◆ **WORK ITEM**: Only the number is needed. Please count the lines below in which the word "frames" occurs.

SOURCE DATA: Begin

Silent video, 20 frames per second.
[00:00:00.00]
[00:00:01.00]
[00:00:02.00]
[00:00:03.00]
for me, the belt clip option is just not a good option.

SOURCE DATA: End
SOURCE DATA: Begin

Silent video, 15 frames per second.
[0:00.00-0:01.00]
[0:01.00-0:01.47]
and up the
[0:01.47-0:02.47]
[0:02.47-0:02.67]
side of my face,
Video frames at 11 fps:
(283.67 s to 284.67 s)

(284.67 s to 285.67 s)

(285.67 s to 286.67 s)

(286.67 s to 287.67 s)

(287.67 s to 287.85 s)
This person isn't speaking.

SOURCE DATA: End
SOURCE DATA: Begin

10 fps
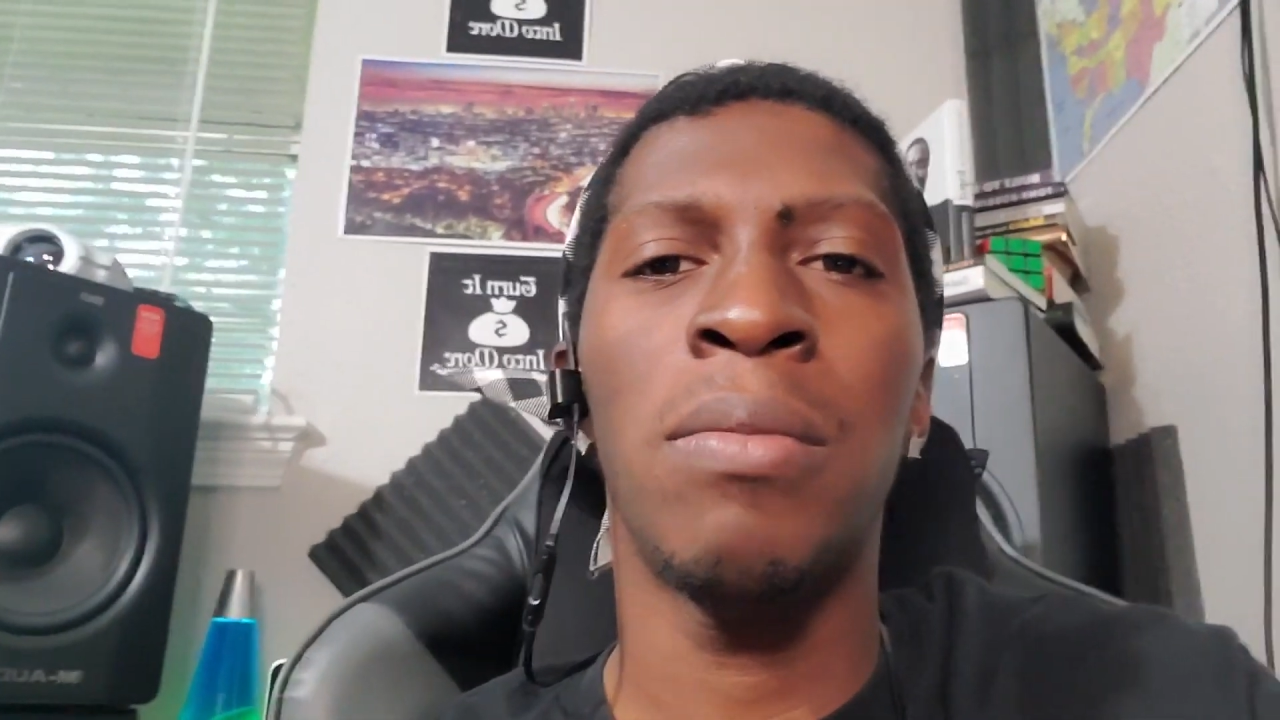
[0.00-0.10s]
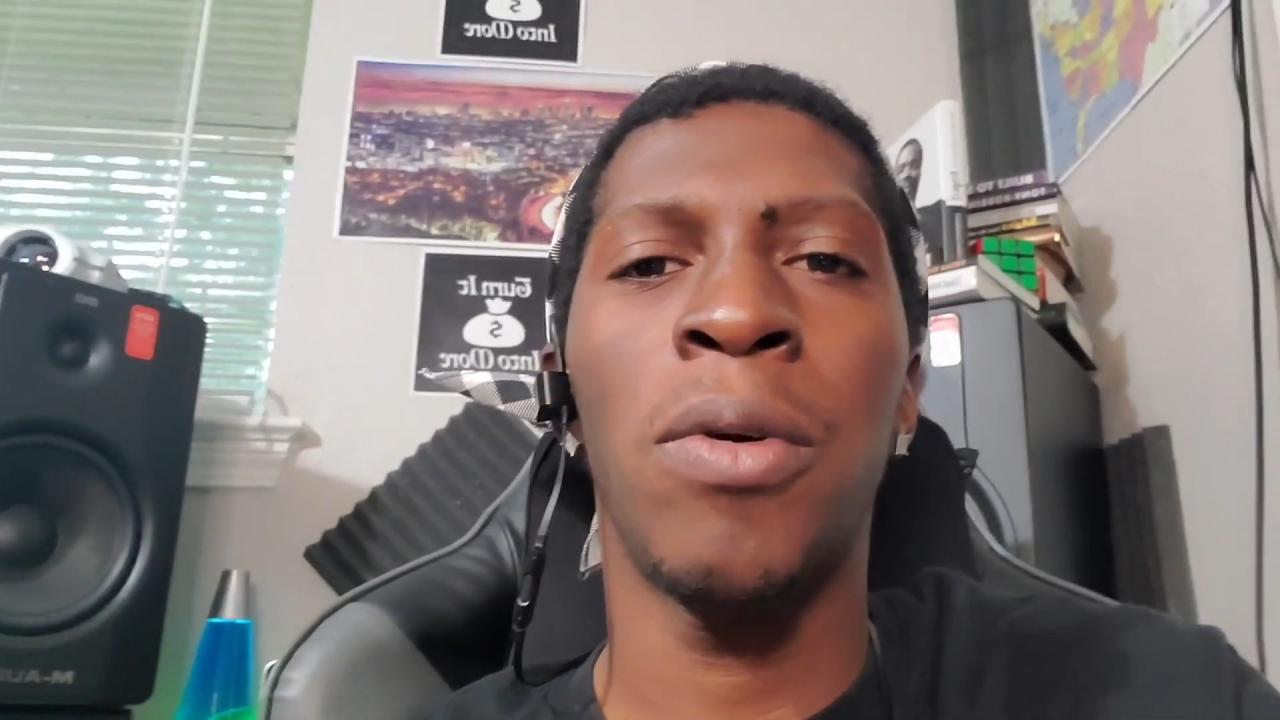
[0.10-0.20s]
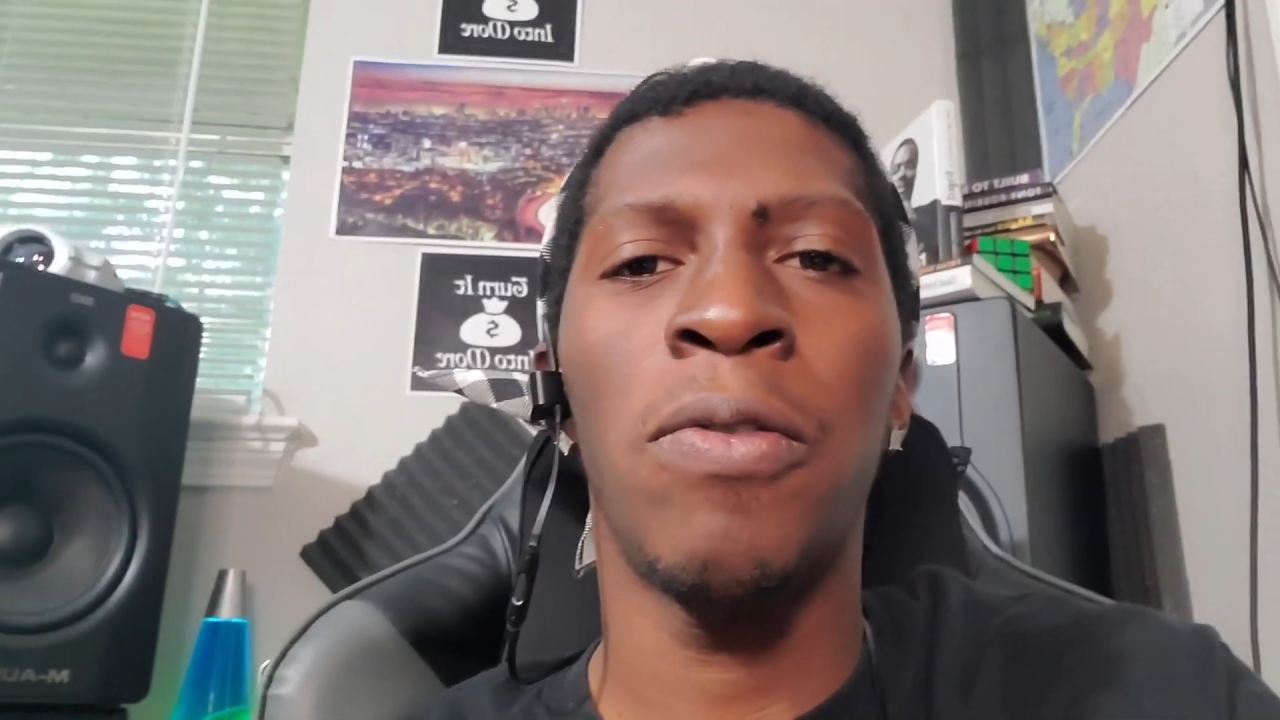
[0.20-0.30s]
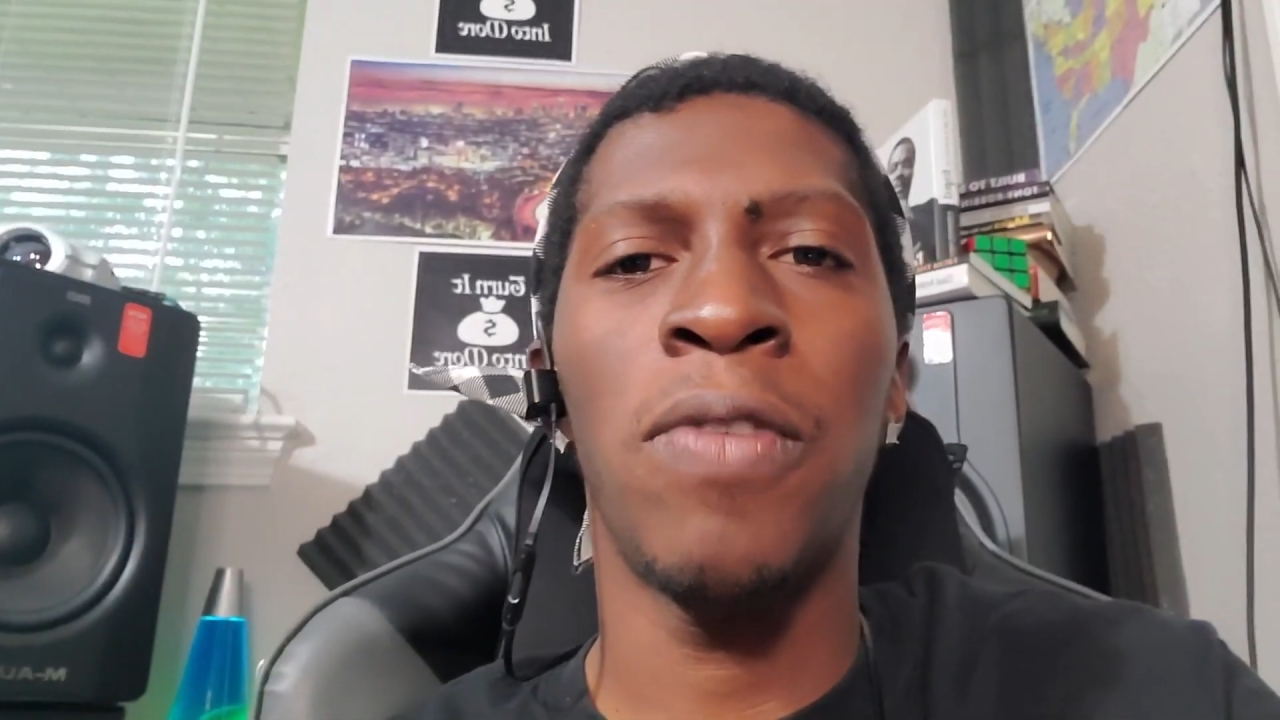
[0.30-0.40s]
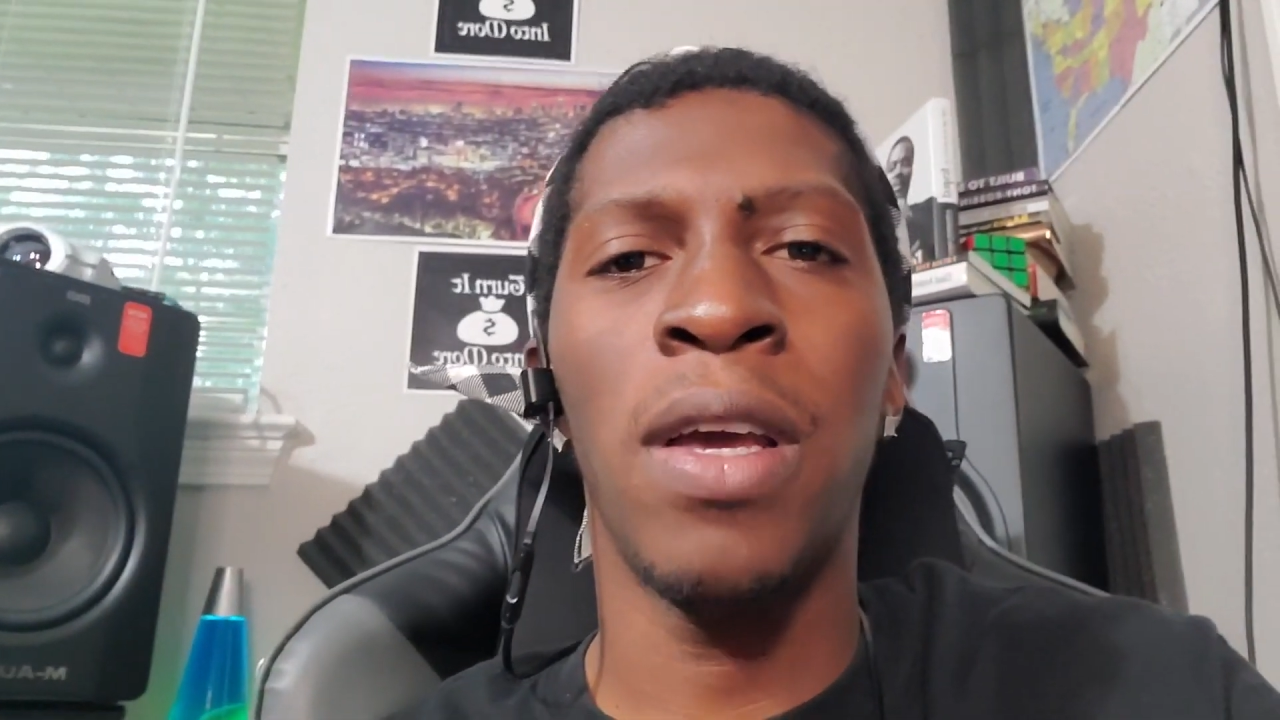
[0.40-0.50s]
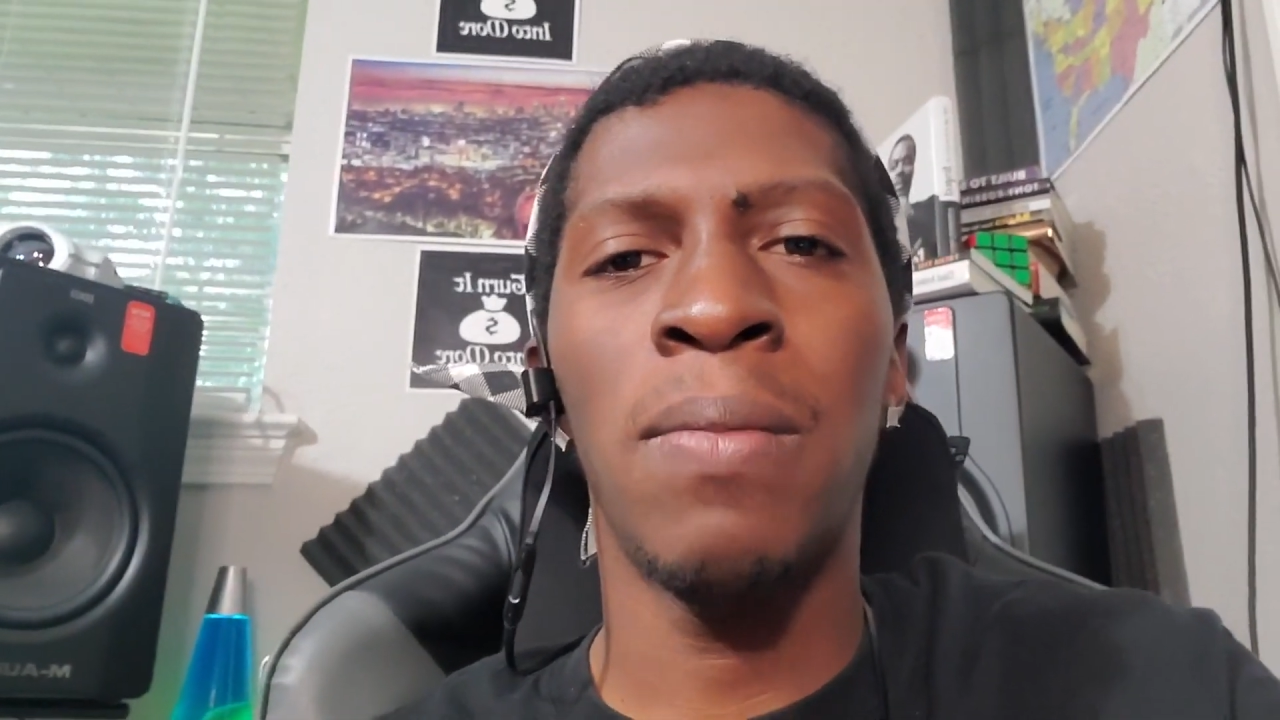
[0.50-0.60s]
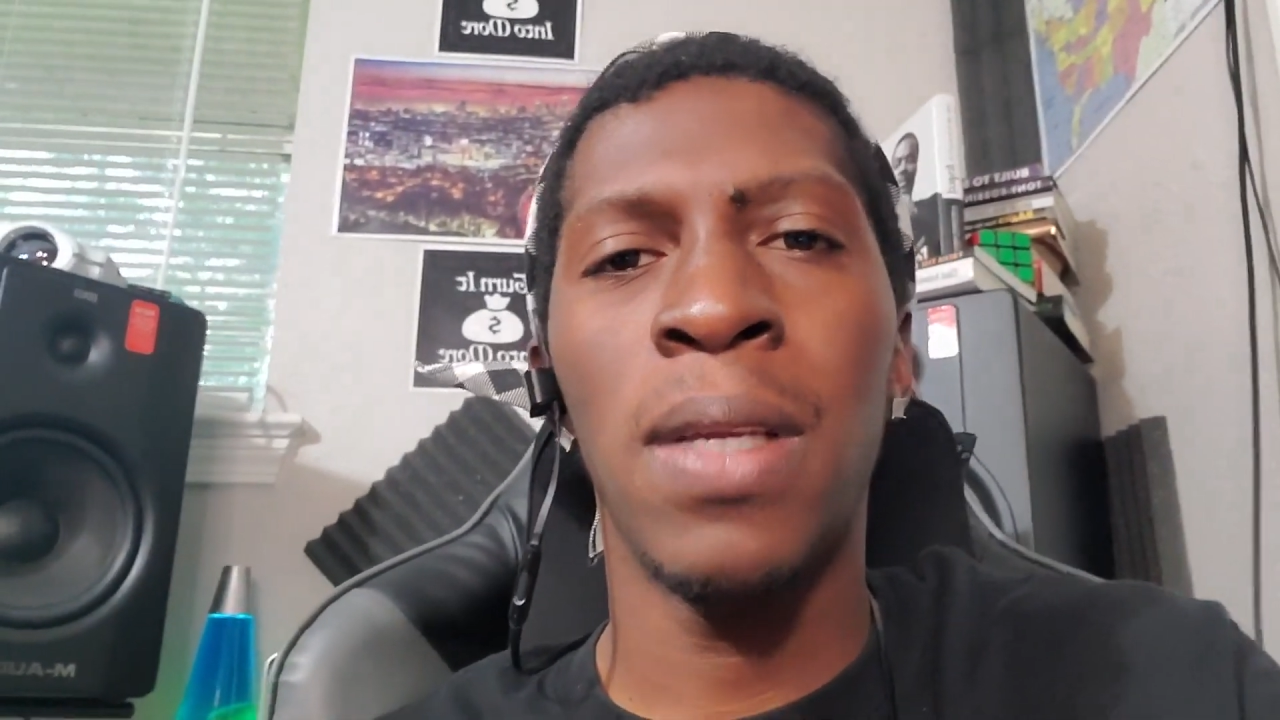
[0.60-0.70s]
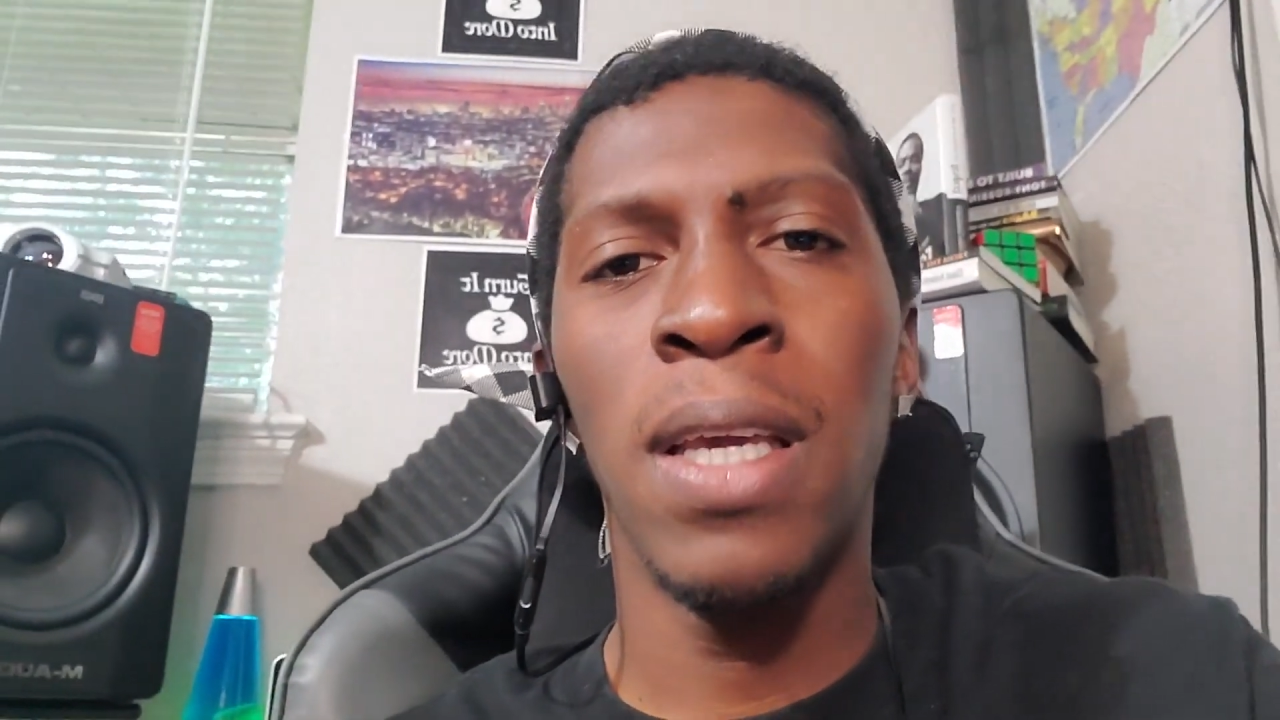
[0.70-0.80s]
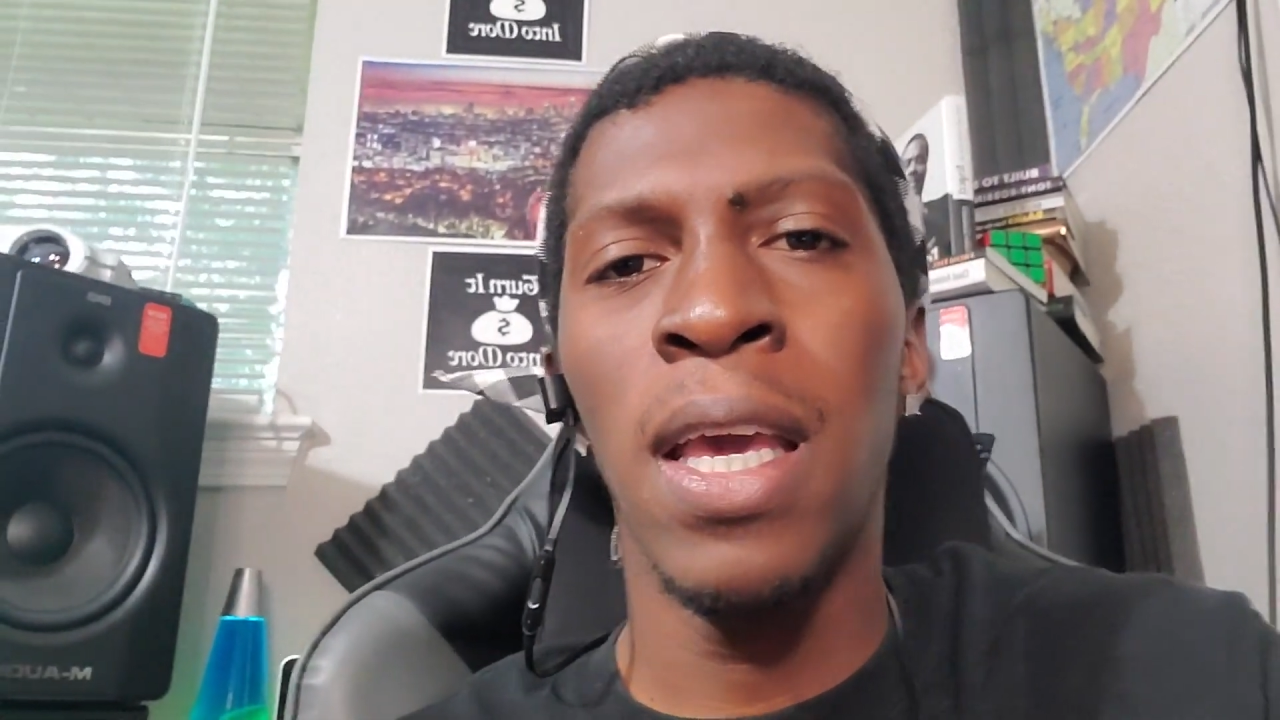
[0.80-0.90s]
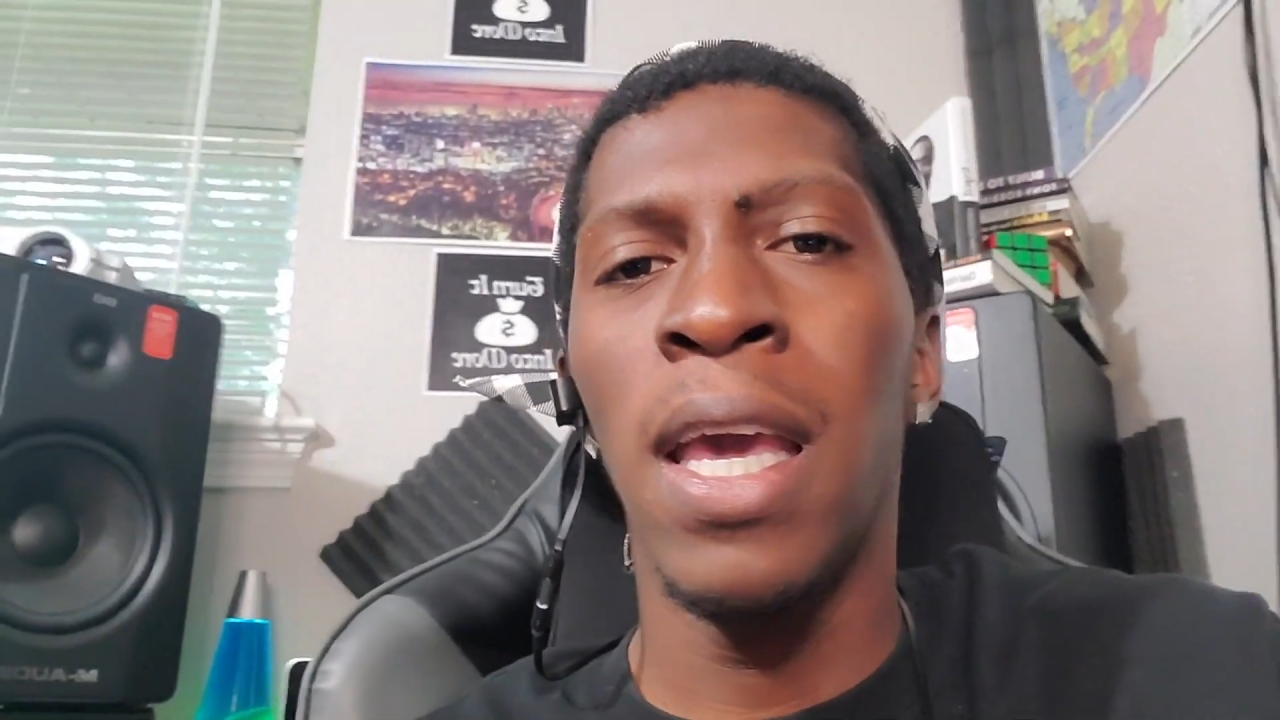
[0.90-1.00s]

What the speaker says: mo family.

SOURCE DATA: End

◆ **ANSWER FOR THIS EXERCISE**: 3